── STORED DATA
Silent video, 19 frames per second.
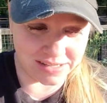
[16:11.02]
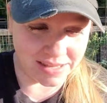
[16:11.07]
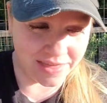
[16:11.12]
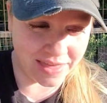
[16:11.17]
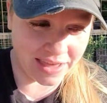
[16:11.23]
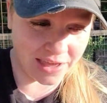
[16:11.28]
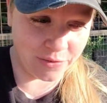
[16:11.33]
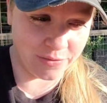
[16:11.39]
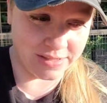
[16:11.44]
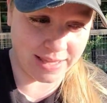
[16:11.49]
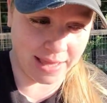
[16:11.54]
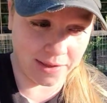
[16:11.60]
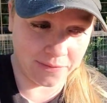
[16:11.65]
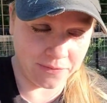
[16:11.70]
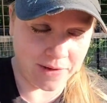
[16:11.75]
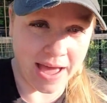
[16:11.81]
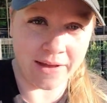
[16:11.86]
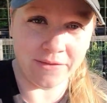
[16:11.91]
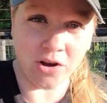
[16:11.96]
I think it was like
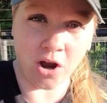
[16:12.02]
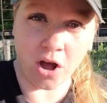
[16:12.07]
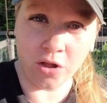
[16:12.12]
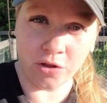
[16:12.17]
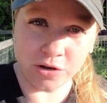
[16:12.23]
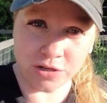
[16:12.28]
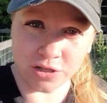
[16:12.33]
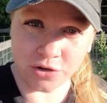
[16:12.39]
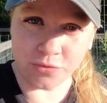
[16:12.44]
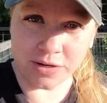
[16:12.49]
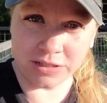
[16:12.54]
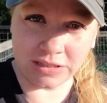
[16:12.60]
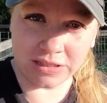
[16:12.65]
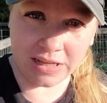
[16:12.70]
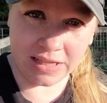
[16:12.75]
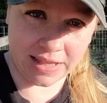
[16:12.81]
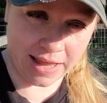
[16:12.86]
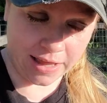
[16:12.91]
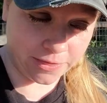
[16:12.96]
five dollars,
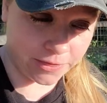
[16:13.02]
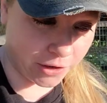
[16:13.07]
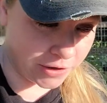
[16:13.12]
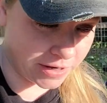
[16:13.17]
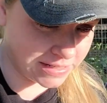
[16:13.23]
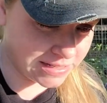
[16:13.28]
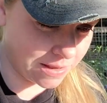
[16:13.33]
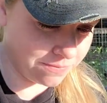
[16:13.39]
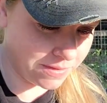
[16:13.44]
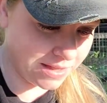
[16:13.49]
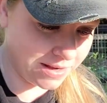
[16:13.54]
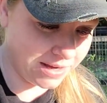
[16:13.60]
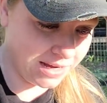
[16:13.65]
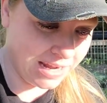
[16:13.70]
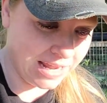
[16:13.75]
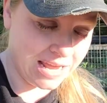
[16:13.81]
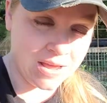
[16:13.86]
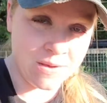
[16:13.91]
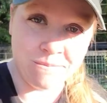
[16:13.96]
originally like thirty something.
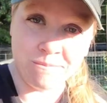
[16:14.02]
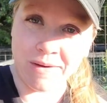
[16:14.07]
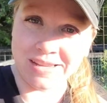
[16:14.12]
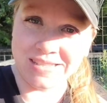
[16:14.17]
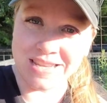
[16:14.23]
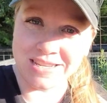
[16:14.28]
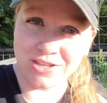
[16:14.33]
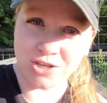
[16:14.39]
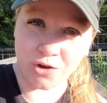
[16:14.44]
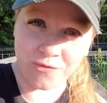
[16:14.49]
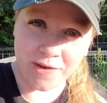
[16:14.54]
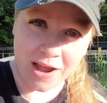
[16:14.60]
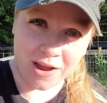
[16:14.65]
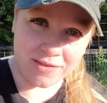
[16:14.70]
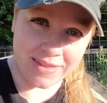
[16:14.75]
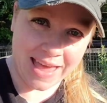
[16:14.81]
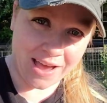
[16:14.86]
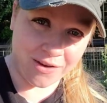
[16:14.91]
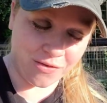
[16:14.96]
My sister
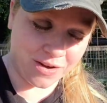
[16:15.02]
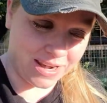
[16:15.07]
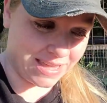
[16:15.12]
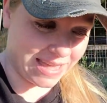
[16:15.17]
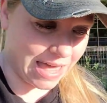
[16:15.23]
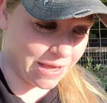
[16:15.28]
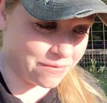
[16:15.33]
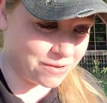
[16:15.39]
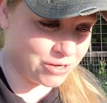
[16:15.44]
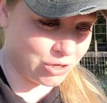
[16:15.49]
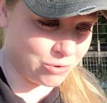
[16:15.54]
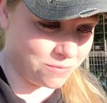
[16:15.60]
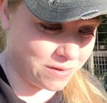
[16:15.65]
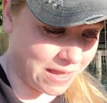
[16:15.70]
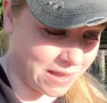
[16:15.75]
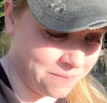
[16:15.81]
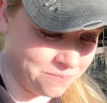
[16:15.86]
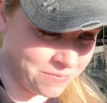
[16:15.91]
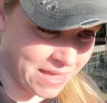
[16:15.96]
found that one and gave it to
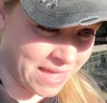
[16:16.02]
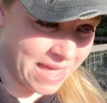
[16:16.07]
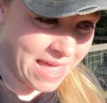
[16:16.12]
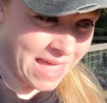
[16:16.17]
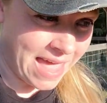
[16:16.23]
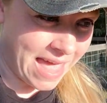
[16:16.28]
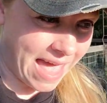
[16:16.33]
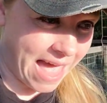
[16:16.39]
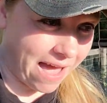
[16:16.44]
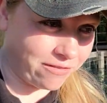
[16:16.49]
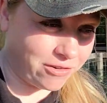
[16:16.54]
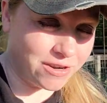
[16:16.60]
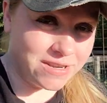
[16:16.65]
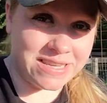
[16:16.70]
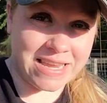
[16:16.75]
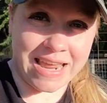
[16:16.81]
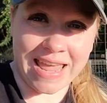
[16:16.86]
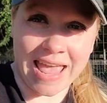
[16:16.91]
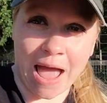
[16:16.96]
me. After
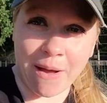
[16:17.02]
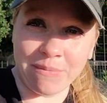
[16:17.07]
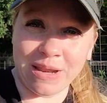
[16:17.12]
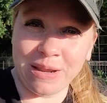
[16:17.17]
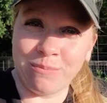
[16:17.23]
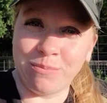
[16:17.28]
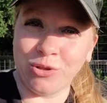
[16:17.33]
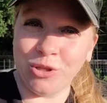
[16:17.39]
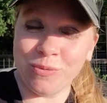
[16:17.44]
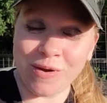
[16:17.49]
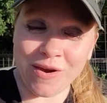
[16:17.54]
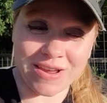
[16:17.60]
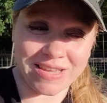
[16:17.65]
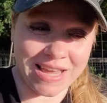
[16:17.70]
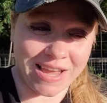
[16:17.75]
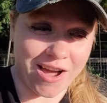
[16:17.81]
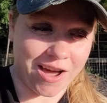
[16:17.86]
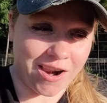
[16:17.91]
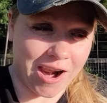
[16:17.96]
seeing how many blueberries
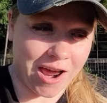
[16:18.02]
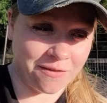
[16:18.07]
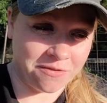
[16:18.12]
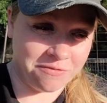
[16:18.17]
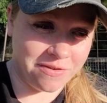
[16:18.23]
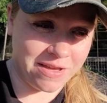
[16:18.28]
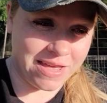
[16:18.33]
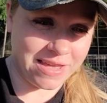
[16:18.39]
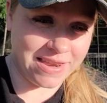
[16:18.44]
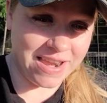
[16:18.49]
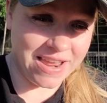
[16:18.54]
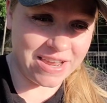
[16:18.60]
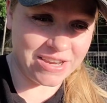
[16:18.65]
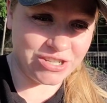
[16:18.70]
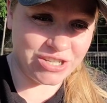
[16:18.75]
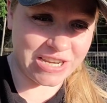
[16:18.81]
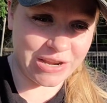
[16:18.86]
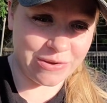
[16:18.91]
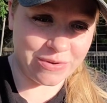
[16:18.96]
I got off of it,
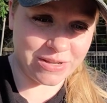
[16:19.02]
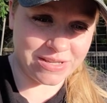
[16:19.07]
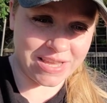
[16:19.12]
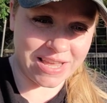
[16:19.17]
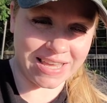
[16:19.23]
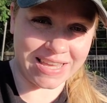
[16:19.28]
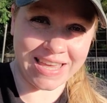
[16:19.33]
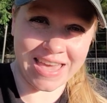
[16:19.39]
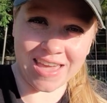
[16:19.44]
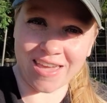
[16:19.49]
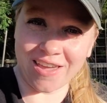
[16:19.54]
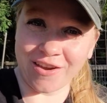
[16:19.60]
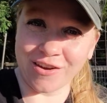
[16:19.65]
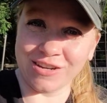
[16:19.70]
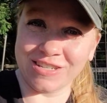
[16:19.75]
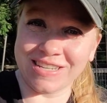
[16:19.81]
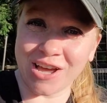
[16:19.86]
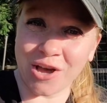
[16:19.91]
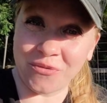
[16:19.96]
she was kicking
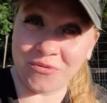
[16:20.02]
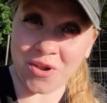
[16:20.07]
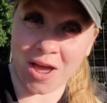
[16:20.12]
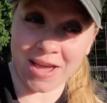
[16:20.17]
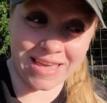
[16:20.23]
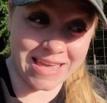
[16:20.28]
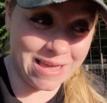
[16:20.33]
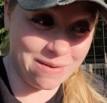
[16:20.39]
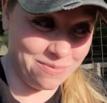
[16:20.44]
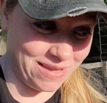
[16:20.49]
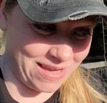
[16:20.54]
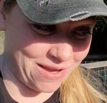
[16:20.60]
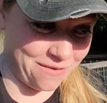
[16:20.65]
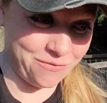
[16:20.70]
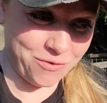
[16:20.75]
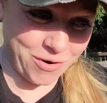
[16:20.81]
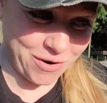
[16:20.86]
herself not keeping it for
────
## YOUR INSTRUCTIONS
What is needed here is an exact copy of every record, with the pictures left out.

## SOLVED PROBLEM
Silent video, 19 frames per second.
[16:11.02]
[16:11.07]
[16:11.12]
[16:11.17]
[16:11.23]
[16:11.28]
[16:11.33]
[16:11.39]
[16:11.44]
[16:11.49]
[16:11.54]
[16:11.60]
[16:11.65]
[16:11.70]
[16:11.75]
[16:11.81]
[16:11.86]
[16:11.91]
[16:11.96]
I think it was like
[16:12.02]
[16:12.07]
[16:12.12]
[16:12.17]
[16:12.23]
[16:12.28]
[16:12.33]
[16:12.39]
[16:12.44]
[16:12.49]
[16:12.54]
[16:12.60]
[16:12.65]
[16:12.70]
[16:12.75]
[16:12.81]
[16:12.86]
[16:12.91]
[16:12.96]
five dollars,
[16:13.02]
[16:13.07]
[16:13.12]
[16:13.17]
[16:13.23]
[16:13.28]
[16:13.33]
[16:13.39]
[16:13.44]
[16:13.49]
[16:13.54]
[16:13.60]
[16:13.65]
[16:13.70]
[16:13.75]
[16:13.81]
[16:13.86]
[16:13.91]
[16:13.96]
originally like thirty something.
[16:14.02]
[16:14.07]
[16:14.12]
[16:14.17]
[16:14.23]
[16:14.28]
[16:14.33]
[16:14.39]
[16:14.44]
[16:14.49]
[16:14.54]
[16:14.60]
[16:14.65]
[16:14.70]
[16:14.75]
[16:14.81]
[16:14.86]
[16:14.91]
[16:14.96]
My sister
[16:15.02]
[16:15.07]
[16:15.12]
[16:15.17]
[16:15.23]
[16:15.28]
[16:15.33]
[16:15.39]
[16:15.44]
[16:15.49]
[16:15.54]
[16:15.60]
[16:15.65]
[16:15.70]
[16:15.75]
[16:15.81]
[16:15.86]
[16:15.91]
[16:15.96]
found that one and gave it to
[16:16.02]
[16:16.07]
[16:16.12]
[16:16.17]
[16:16.23]
[16:16.28]
[16:16.33]
[16:16.39]
[16:16.44]
[16:16.49]
[16:16.54]
[16:16.60]
[16:16.65]
[16:16.70]
[16:16.75]
[16:16.81]
[16:16.86]
[16:16.91]
[16:16.96]
me. After
[16:17.02]
[16:17.07]
[16:17.12]
[16:17.17]
[16:17.23]
[16:17.28]
[16:17.33]
[16:17.39]
[16:17.44]
[16:17.49]
[16:17.54]
[16:17.60]
[16:17.65]
[16:17.70]
[16:17.75]
[16:17.81]
[16:17.86]
[16:17.91]
[16:17.96]
seeing how many blueberries
[16:18.02]
[16:18.07]
[16:18.12]
[16:18.17]
[16:18.23]
[16:18.28]
[16:18.33]
[16:18.39]
[16:18.44]
[16:18.49]
[16:18.54]
[16:18.60]
[16:18.65]
[16:18.70]
[16:18.75]
[16:18.81]
[16:18.86]
[16:18.91]
[16:18.96]
I got off of it,
[16:19.02]
[16:19.07]
[16:19.12]
[16:19.17]
[16:19.23]
[16:19.28]
[16:19.33]
[16:19.39]
[16:19.44]
[16:19.49]
[16:19.54]
[16:19.60]
[16:19.65]
[16:19.70]
[16:19.75]
[16:19.81]
[16:19.86]
[16:19.91]
[16:19.96]
she was kicking
[16:20.02]
[16:20.07]
[16:20.12]
[16:20.17]
[16:20.23]
[16:20.28]
[16:20.33]
[16:20.39]
[16:20.44]
[16:20.49]
[16:20.54]
[16:20.60]
[16:20.65]
[16:20.70]
[16:20.75]
[16:20.81]
[16:20.86]
herself not keeping it for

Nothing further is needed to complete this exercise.